Records:
_ _ _ _

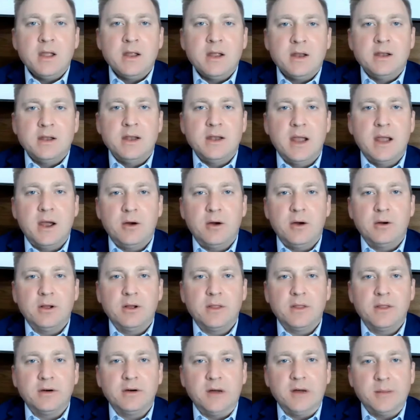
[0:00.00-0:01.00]
Now,
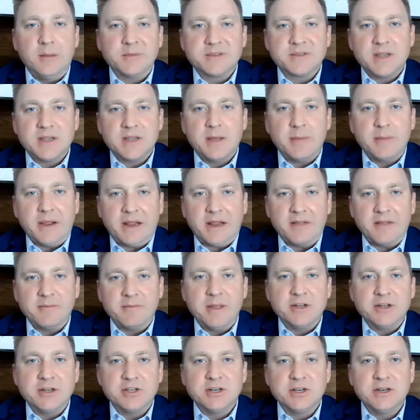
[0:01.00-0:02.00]
the lump sum, like I've
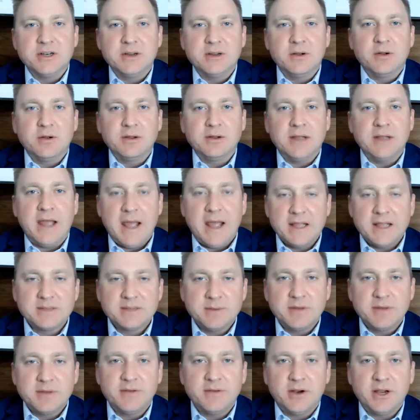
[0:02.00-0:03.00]
mentioned, has
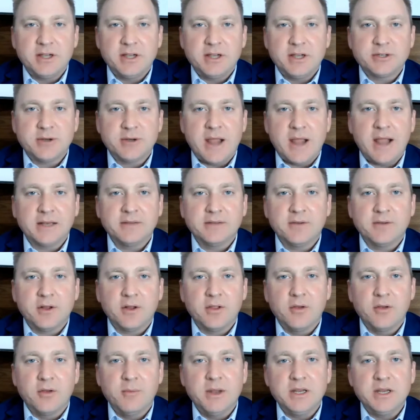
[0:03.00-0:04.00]
been very attractive,
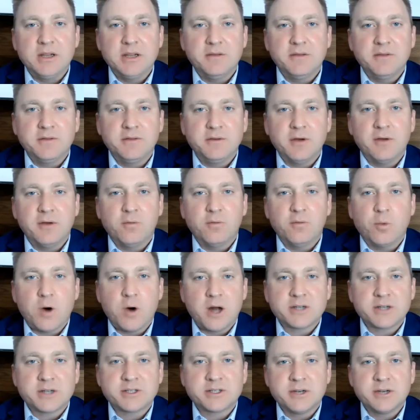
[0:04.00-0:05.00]
although many of you have
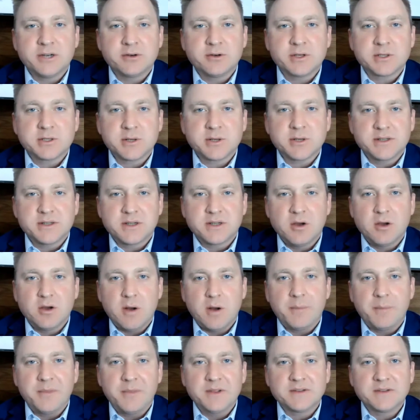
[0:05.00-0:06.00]
watched interest rates go
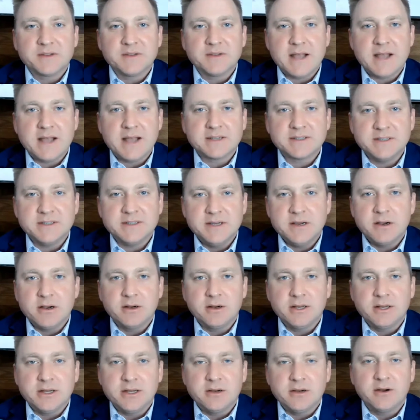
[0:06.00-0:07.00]
up this last year
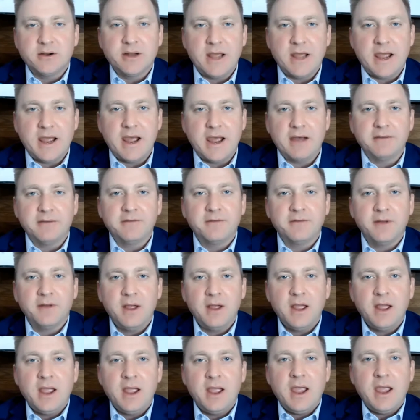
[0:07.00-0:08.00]
to year and a half.
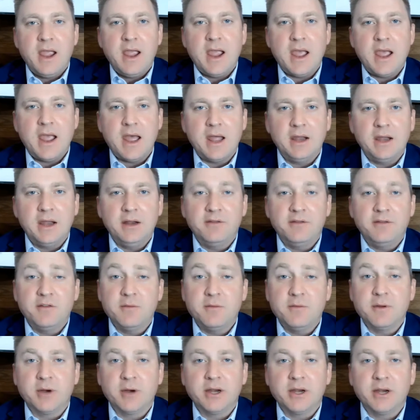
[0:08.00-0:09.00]
And if you've
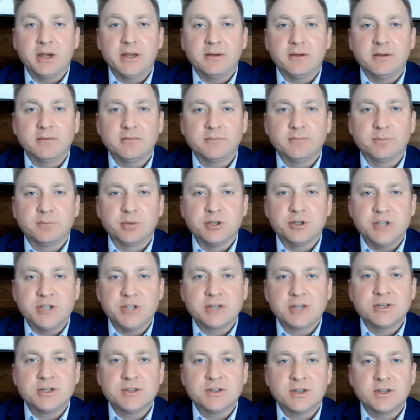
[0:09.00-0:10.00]
been running
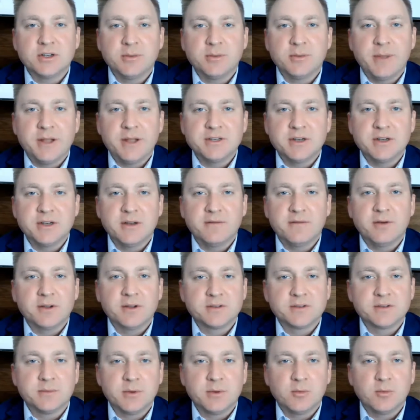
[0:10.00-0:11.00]
projections on your pension, have
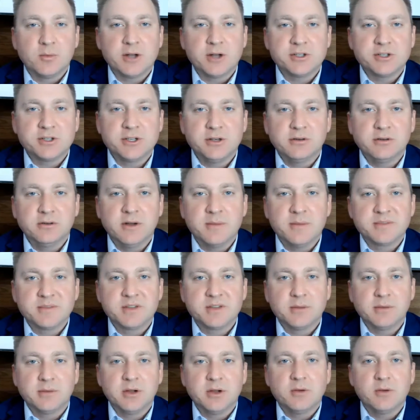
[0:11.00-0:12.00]
also been watching your lump
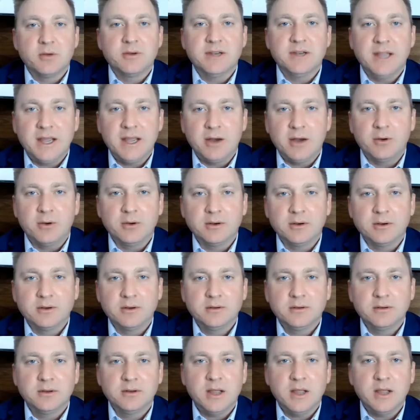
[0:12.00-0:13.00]
sum go down
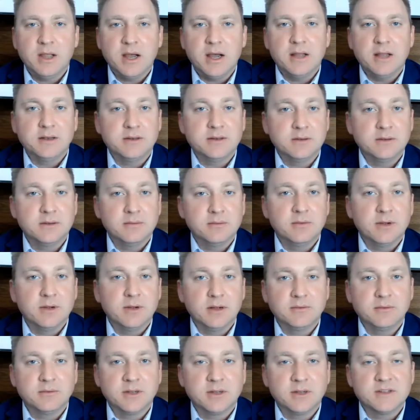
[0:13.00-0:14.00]
to
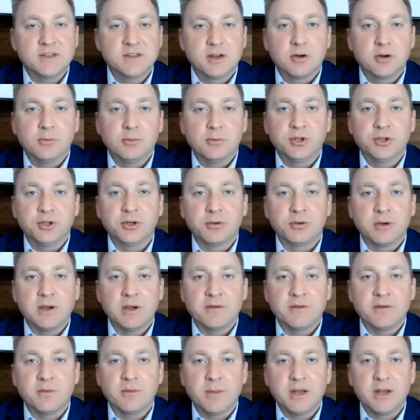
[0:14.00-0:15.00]
a considerable degree
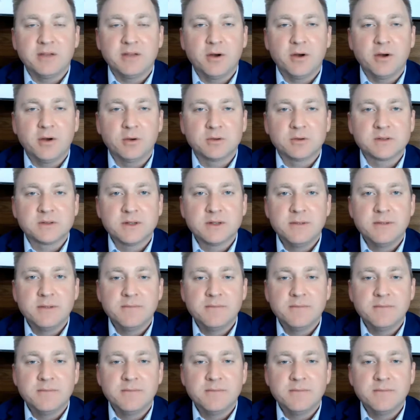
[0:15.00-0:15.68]
for many folks.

_ _ _ _

Work request:
Output nothing but an exact retyping of the material, pictures excluded.

Answer:
[0:00.00-0:01.00]
Now,
[0:01.00-0:02.00]
the lump sum, like I've
[0:02.00-0:03.00]
mentioned, has
[0:03.00-0:04.00]
been very attractive,
[0:04.00-0:05.00]
although many of you have
[0:05.00-0:06.00]
watched interest rates go
[0:06.00-0:07.00]
up this last year
[0:07.00-0:08.00]
to year and a half.
[0:08.00-0:09.00]
And if you've
[0:09.00-0:10.00]
been running
[0:10.00-0:11.00]
projections on your pension, have
[0:11.00-0:12.00]
also been watching your lump
[0:12.00-0:13.00]
sum go down
[0:13.00-0:14.00]
to
[0:14.00-0:15.00]
a considerable degree
[0:15.00-0:15.68]
for many folks.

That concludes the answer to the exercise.